What is needed :: When you reach a picture, pass over it; otherwise repeat the listing word for word.

Given data ::
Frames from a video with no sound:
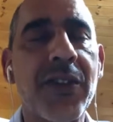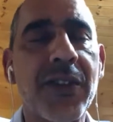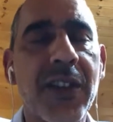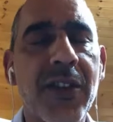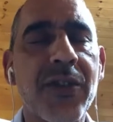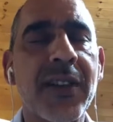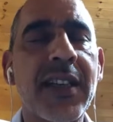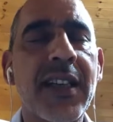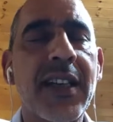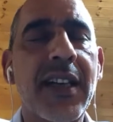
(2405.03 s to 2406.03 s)
in the region.
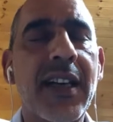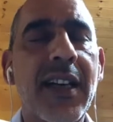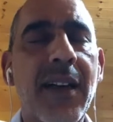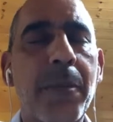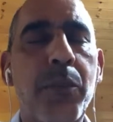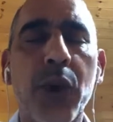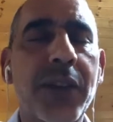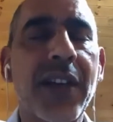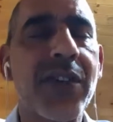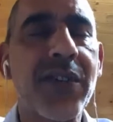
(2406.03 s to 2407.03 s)

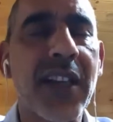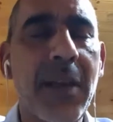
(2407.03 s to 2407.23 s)
Politics is going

The answer ::
Frames from a video with no sound:
(2405.03 s to 2406.03 s)
in the region.
(2406.03 s to 2407.03 s)

(2407.03 s to 2407.23 s)
Politics is going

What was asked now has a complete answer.